EXTRACTED ENTRIES:

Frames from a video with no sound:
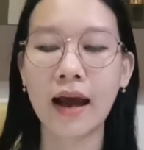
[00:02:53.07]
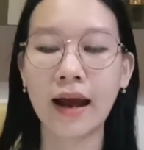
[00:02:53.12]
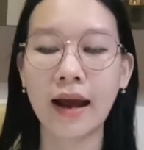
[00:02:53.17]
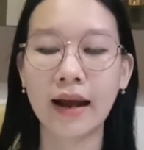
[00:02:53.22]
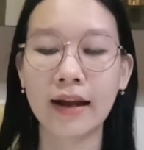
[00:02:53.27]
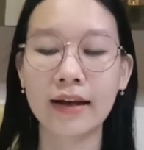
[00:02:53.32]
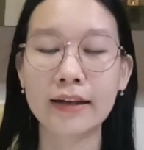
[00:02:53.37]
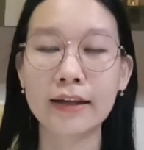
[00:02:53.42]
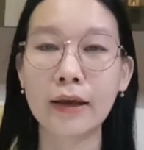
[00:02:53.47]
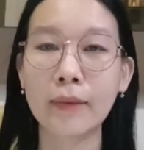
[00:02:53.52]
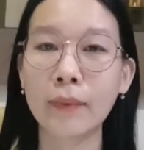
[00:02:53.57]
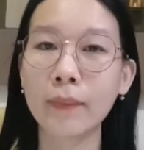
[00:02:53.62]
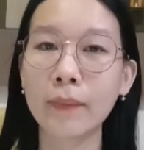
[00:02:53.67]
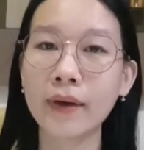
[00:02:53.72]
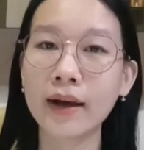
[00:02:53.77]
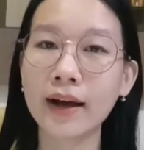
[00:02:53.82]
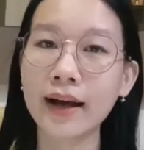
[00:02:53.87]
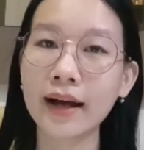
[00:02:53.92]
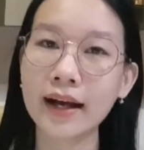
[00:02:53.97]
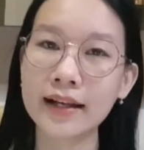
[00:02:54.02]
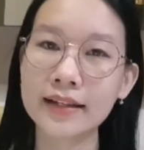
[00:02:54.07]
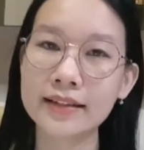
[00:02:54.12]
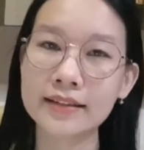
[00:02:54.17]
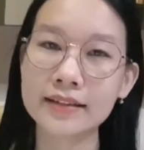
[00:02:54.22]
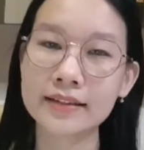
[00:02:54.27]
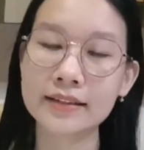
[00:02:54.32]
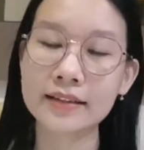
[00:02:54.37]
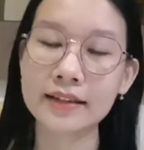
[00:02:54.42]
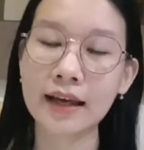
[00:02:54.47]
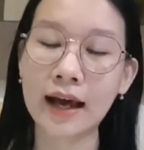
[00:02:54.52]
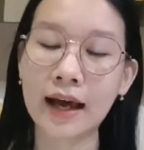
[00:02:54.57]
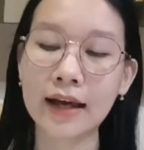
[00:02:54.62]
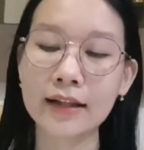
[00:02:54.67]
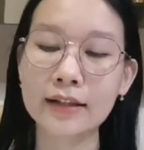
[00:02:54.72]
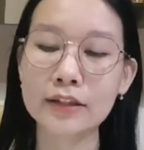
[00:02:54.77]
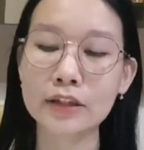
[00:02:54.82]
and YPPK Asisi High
--
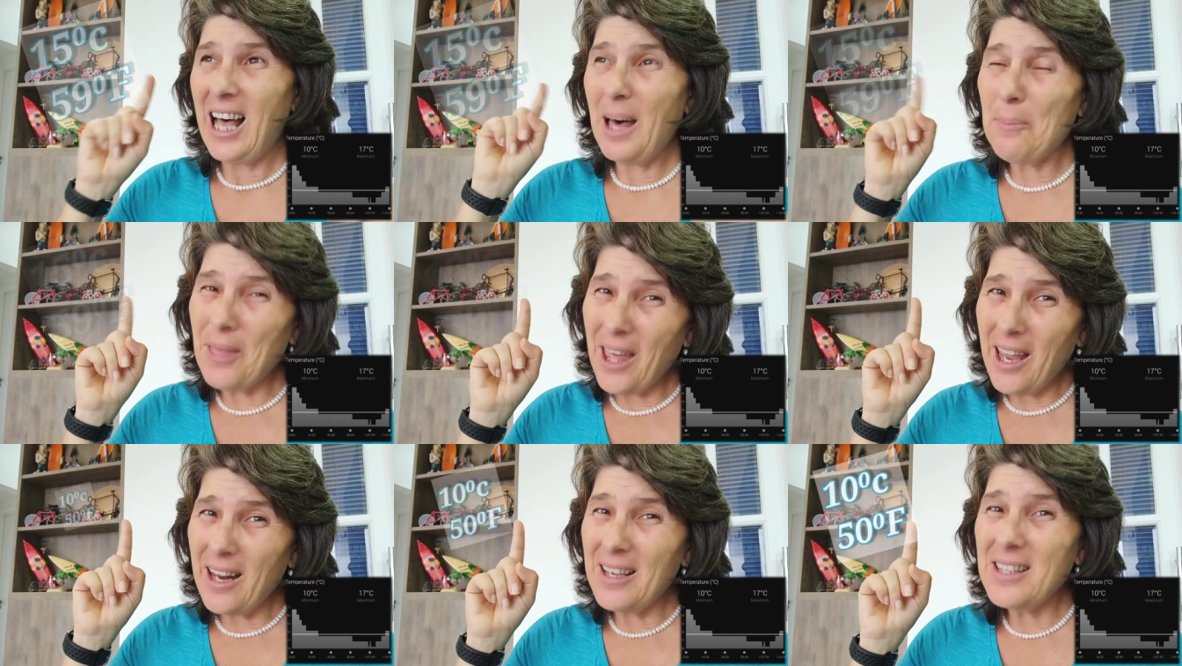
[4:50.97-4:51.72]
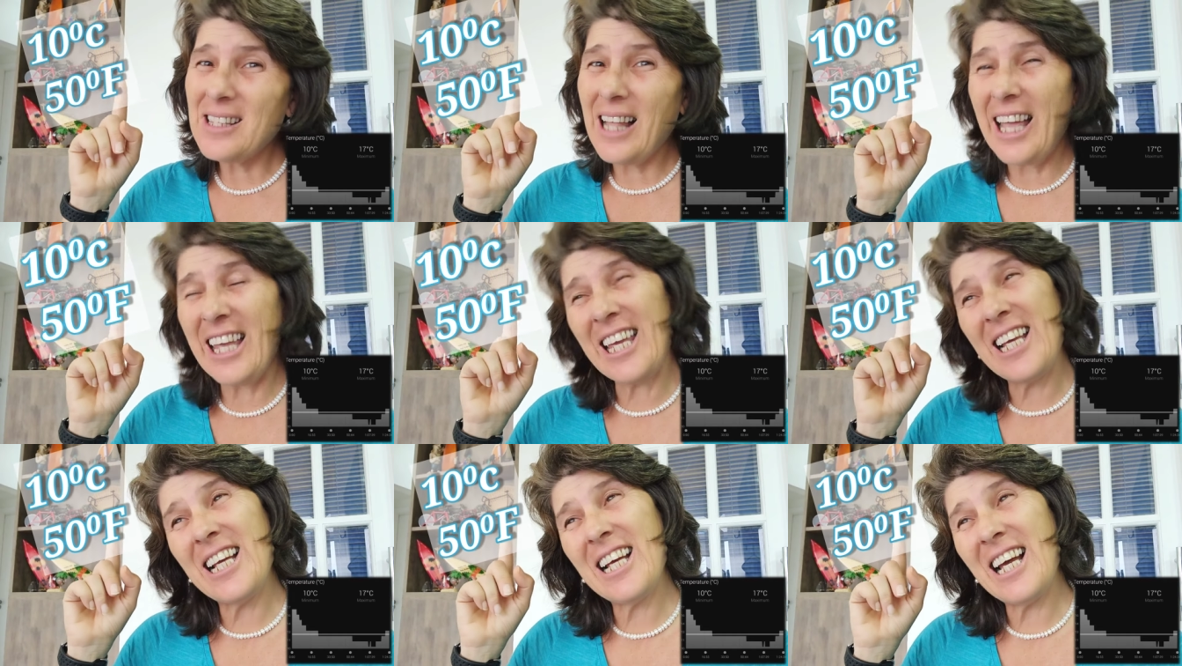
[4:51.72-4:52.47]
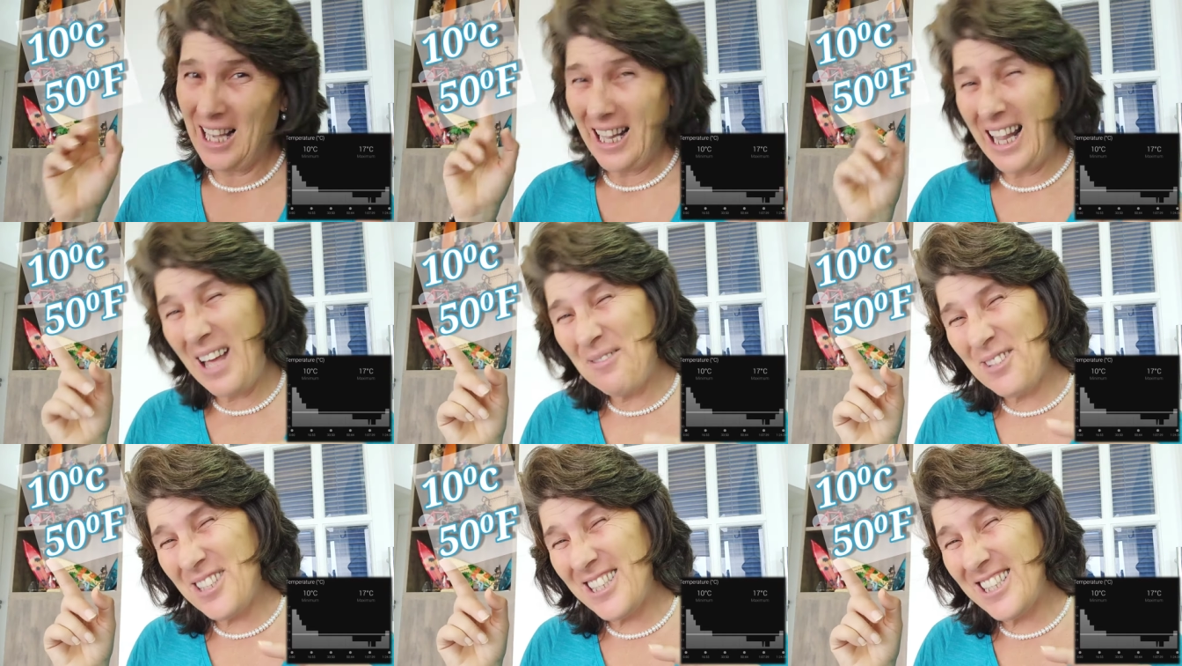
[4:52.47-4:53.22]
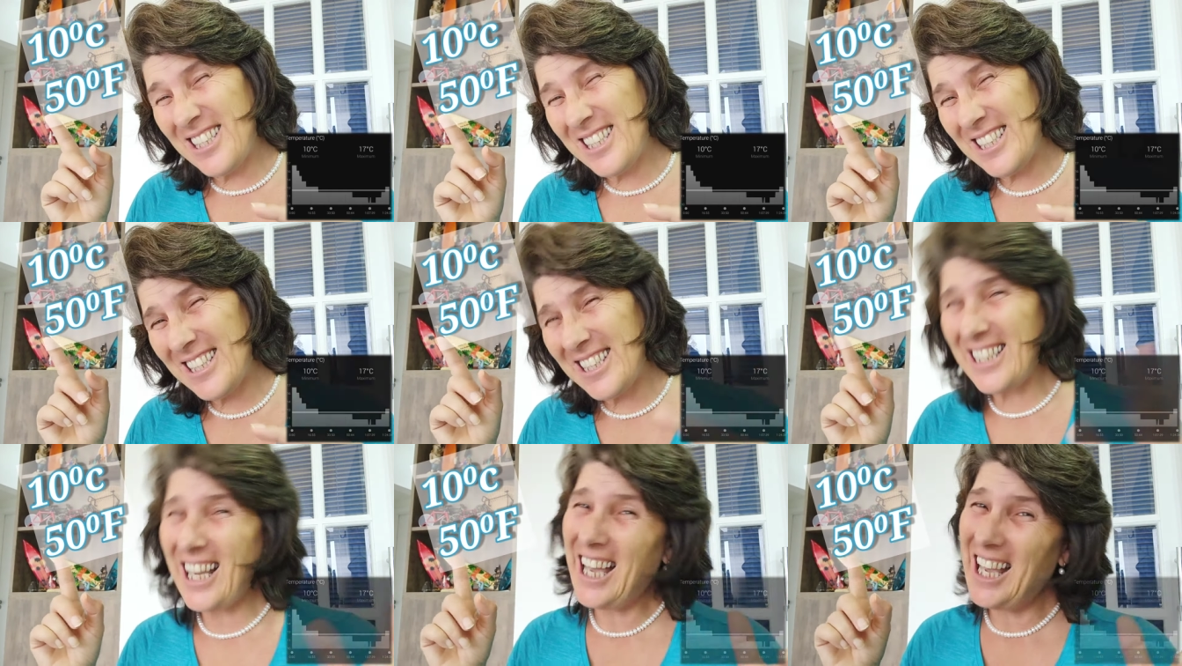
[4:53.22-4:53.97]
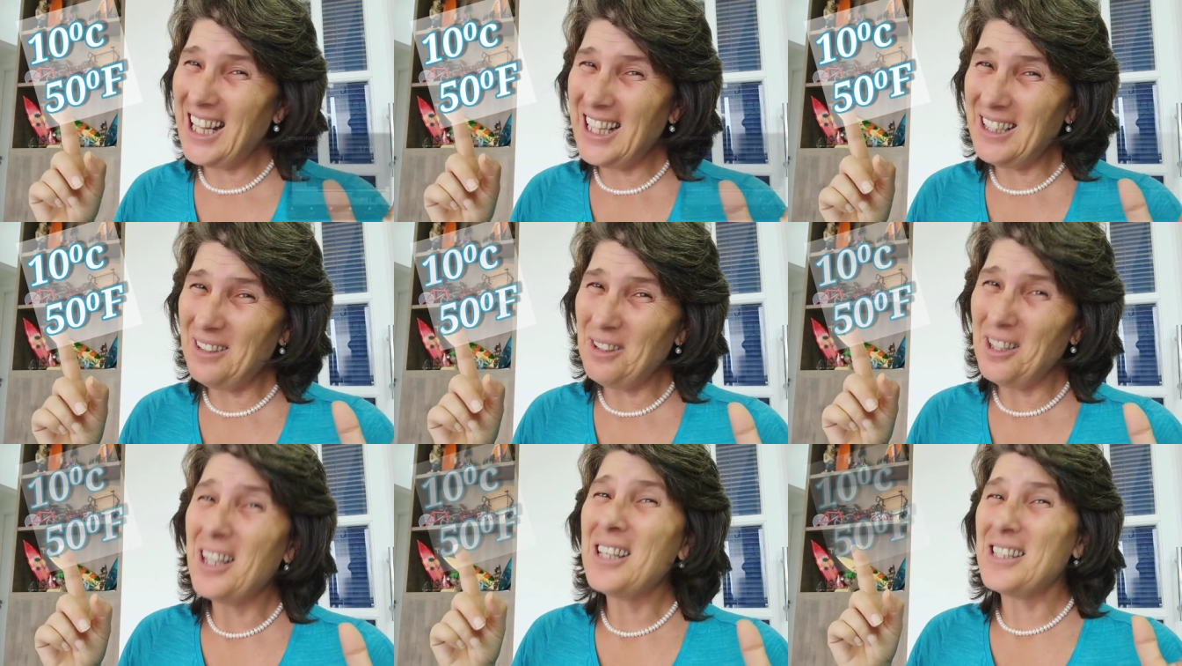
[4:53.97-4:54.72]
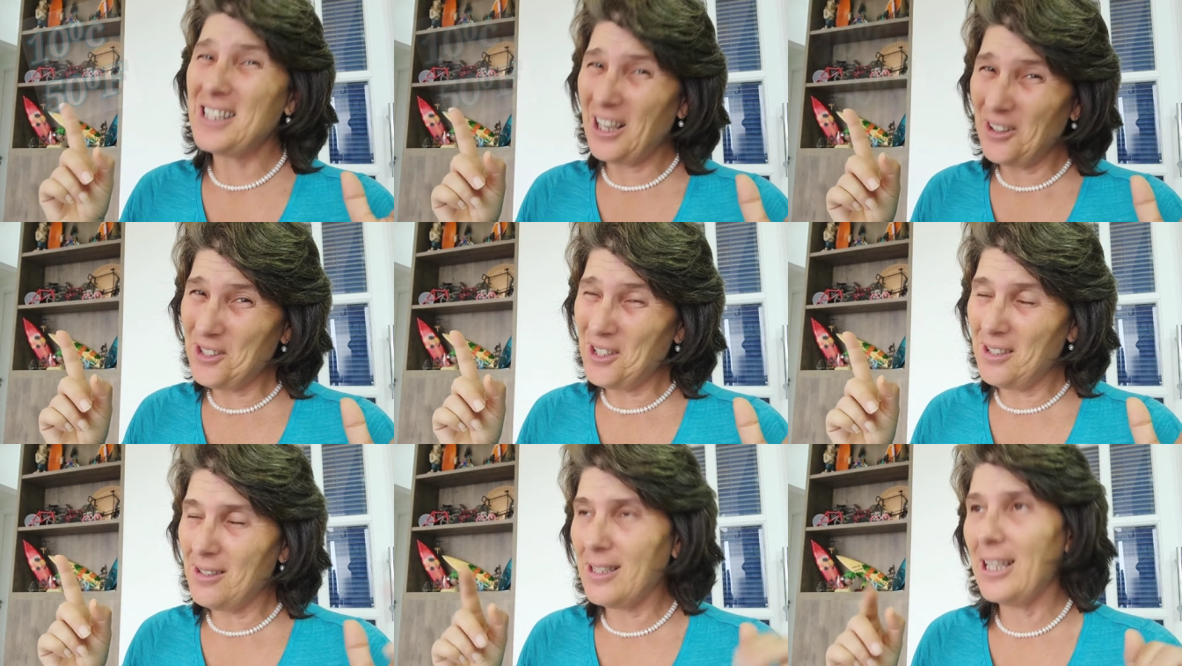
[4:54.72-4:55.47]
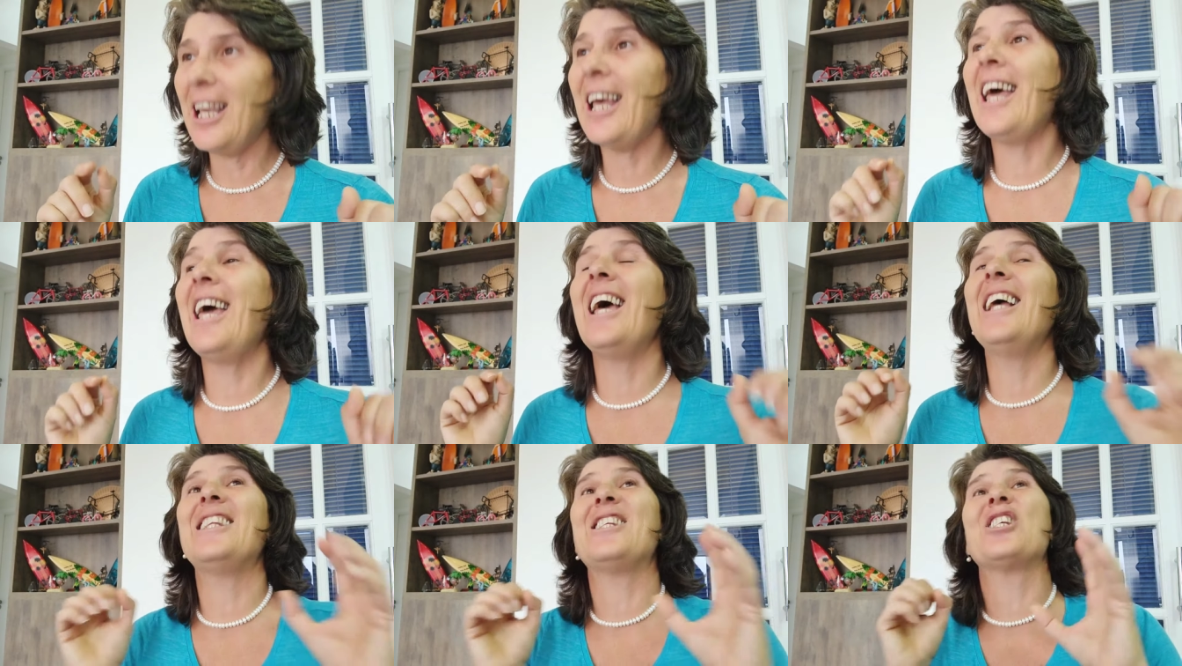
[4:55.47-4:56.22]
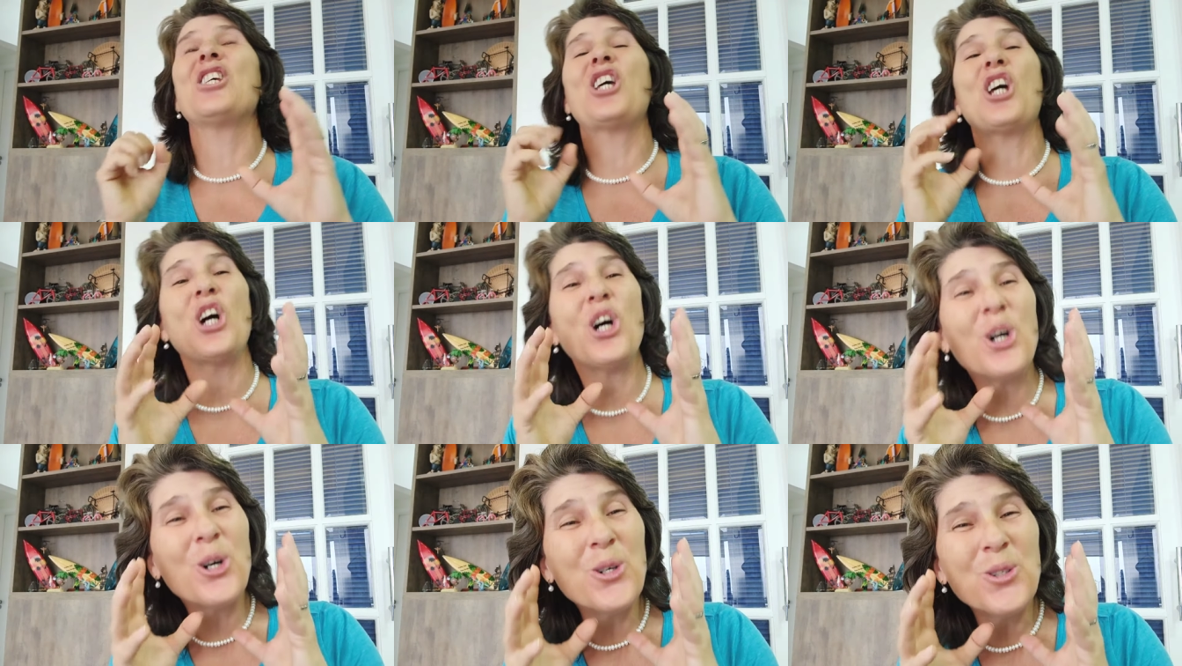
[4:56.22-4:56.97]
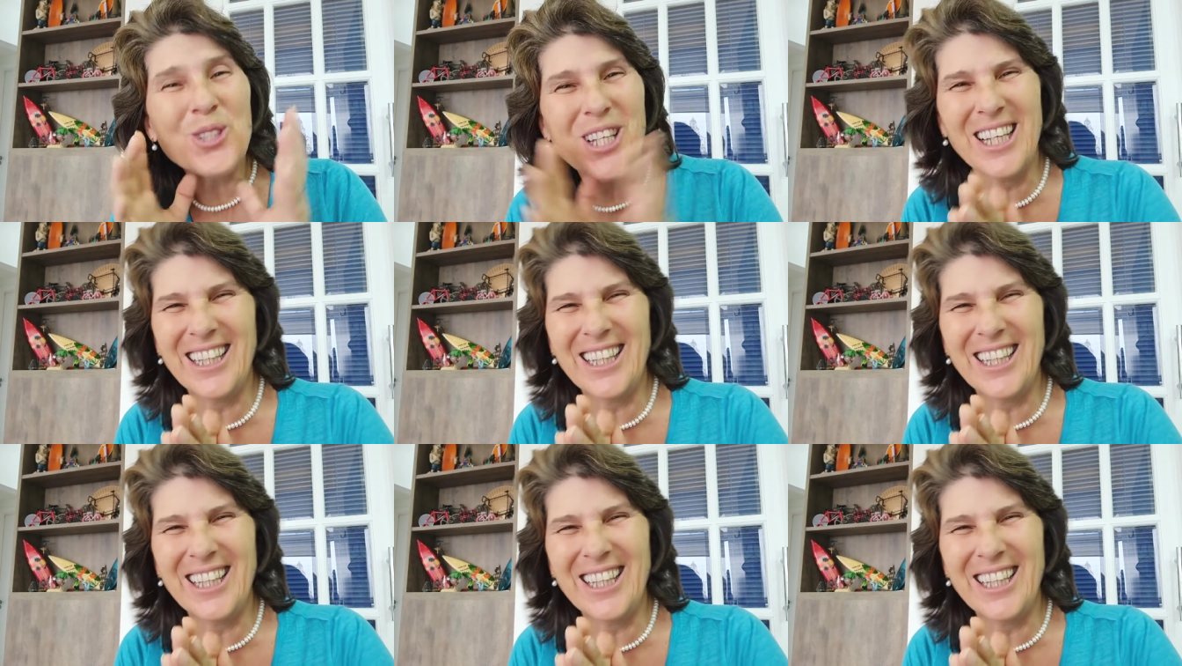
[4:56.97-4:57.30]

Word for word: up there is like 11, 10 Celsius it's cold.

WHAT THE EXERCISE ASKS:
Could you output exactly the lines above, from the line with "[4:50.97-4:51.72]" up to and including the line with "Word for word: up", and nothing else, skipping the pictures?

ANSWER TO THIS EXERCISE:
[4:50.97-4:51.72]
[4:51.72-4:52.47]
[4:52.47-4:53.22]
[4:53.22-4:53.97]
[4:53.97-4:54.72]
[4:54.72-4:55.47]
[4:55.47-4:56.22]
[4:56.22-4:56.97]
[4:56.97-4:57.30]

Word for word: up there is like 11, 10 Celsius it's cold.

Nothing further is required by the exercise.